With so few self-determined and self-sustaining economic opportunities for countrymen in Maningrida, how can something as economically and socially significant as the art and culture precinct development be treated as inconsequential?

The Maningrida art movement has been a foundation of the Bawinanga Aboriginal Corporation since its inception 40 years ago. Today there are 1250 artists on the Maningrida Arts Centre membership list, 50 designers, six tour guides, 20 language and culture workers and 20 full-time professional staff.

We have been a significant contributor to the West Arnhem Land art movement’s sustainability. World recognition of our region’s art began 100 years when anthropologists Baldwin Spencer and Donald Thompson acquired works for museums and collections.

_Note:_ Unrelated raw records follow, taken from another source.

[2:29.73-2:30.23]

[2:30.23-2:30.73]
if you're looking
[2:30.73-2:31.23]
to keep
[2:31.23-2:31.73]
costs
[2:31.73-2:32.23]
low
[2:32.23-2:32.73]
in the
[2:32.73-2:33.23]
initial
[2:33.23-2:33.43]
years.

Our Bábbarra Women’s Centre artists are now world-famous. Their recent textile exhibitions in Paris attracted media accolades as they followed the ladies extraordinary journey to France.

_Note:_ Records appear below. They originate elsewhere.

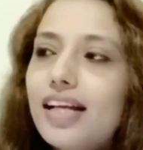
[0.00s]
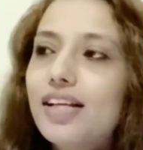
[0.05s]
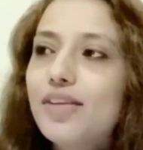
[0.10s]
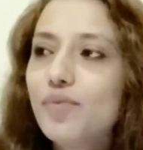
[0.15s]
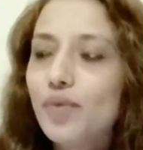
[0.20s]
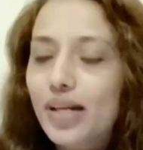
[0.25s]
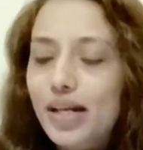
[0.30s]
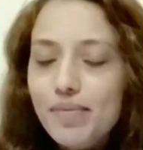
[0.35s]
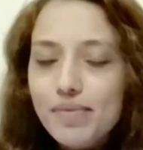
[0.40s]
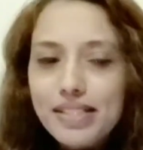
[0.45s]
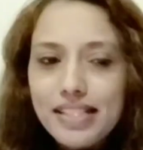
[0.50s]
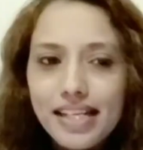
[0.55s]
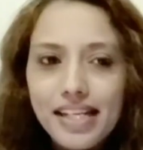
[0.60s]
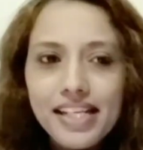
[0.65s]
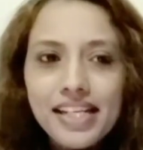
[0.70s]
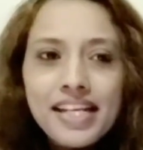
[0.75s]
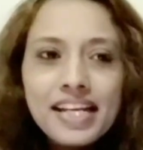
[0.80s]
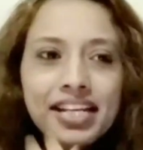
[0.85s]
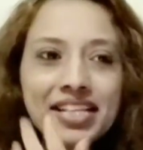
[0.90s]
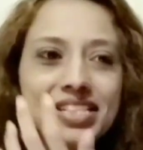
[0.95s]
What I'm
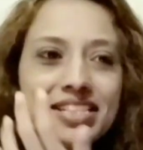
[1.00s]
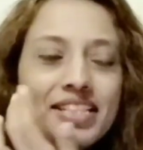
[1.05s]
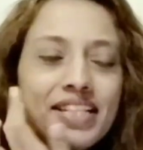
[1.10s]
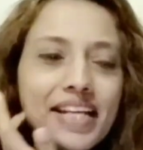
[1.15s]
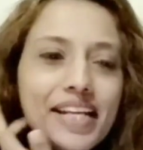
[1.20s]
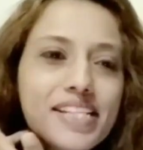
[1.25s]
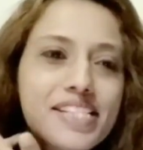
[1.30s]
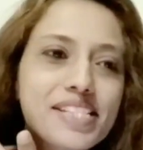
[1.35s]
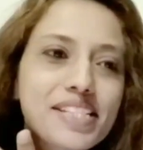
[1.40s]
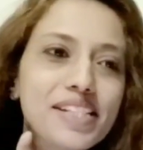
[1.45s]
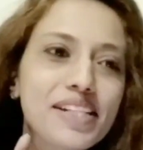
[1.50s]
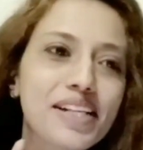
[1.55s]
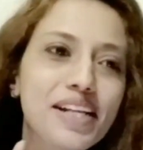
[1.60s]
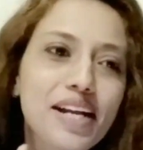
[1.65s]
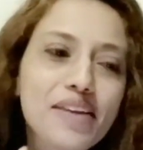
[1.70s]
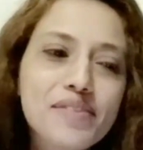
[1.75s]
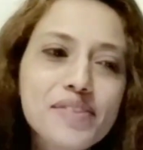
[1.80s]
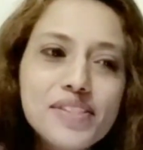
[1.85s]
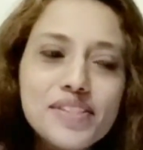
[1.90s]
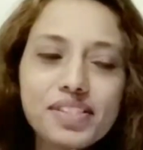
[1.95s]
saying is that I
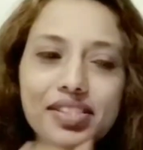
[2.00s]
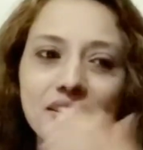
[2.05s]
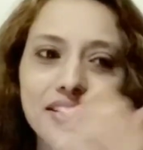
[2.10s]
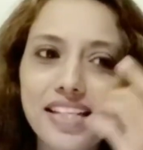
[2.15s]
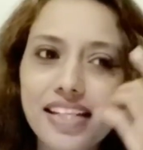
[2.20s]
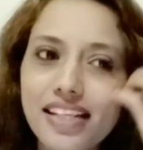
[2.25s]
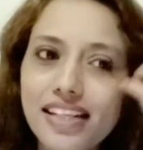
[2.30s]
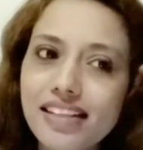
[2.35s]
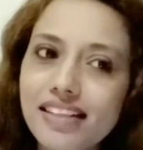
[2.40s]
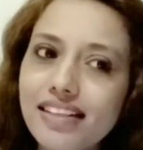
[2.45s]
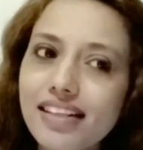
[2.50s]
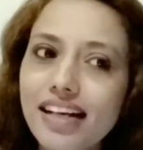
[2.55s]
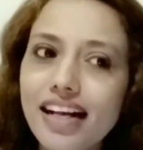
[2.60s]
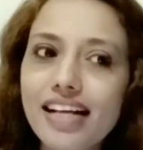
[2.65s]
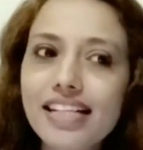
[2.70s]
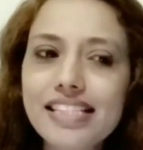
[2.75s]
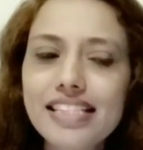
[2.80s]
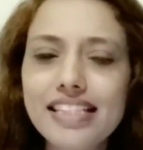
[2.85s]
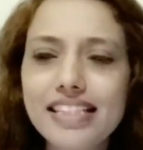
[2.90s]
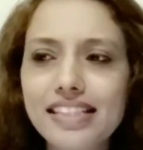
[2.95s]
was just taking the
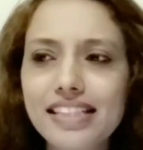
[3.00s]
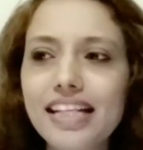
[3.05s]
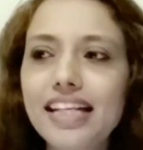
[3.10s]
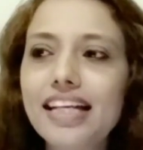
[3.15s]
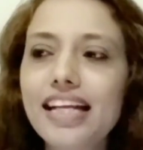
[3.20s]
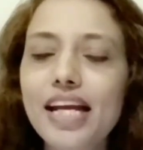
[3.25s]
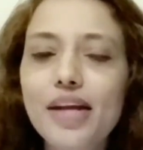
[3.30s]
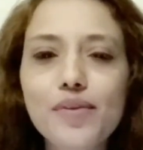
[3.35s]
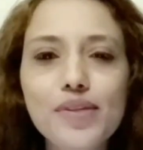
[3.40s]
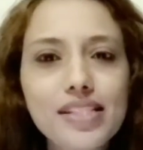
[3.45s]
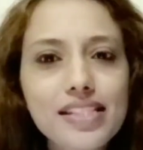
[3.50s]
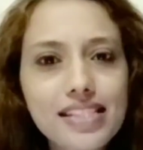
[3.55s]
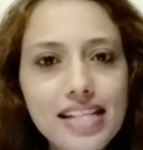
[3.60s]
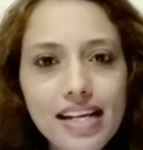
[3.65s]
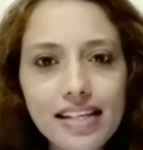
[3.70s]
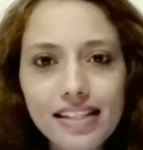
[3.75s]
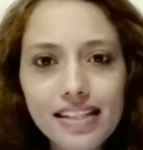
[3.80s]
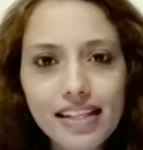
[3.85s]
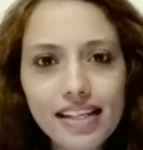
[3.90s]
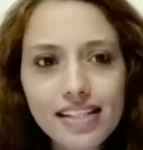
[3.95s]
class, and it was a
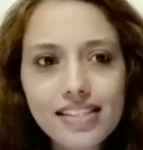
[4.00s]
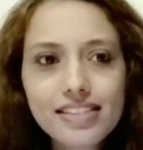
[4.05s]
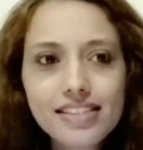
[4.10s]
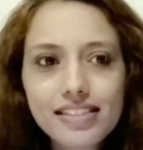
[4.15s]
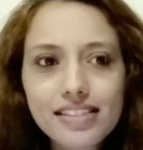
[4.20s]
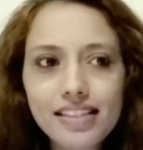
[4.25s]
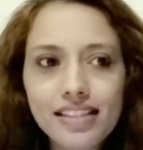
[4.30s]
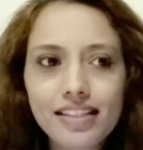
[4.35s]
Saturday class.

However, the women have returned from Parisian fashion houses to their loved, but dilapidated, design space, which was initially built as a women’s refuge centre 35 years ago.

Their dream and aspirations to grow their importance as cultural ambassadors and community leaders crushed along with the plans for their new design home in our proposed art and culture precinct.

It is hard to articulate the devastation the community feels at having this dream dashed. Culturally it is difficult for some individuals to speak out or broadcast their personal views. Still, those of us living and working in the community understand that many critical cultural actions have been taking place.

For example, the new Djomi museum development was to house sacred items and human remains taken years ago. This repatriation program is under negotiation in response to new museum collecting practices and legislative changes in states such as Victoria.

So how is it, that despite all the rhetoric about local decision making and consultation, we have people we believe are culturally compromised, who don’t live here, who have not taken the time to respectfully observe and listen, do a fly-in, fly-out visit to Maningrida then make a decision that has such an enormous impact on our community?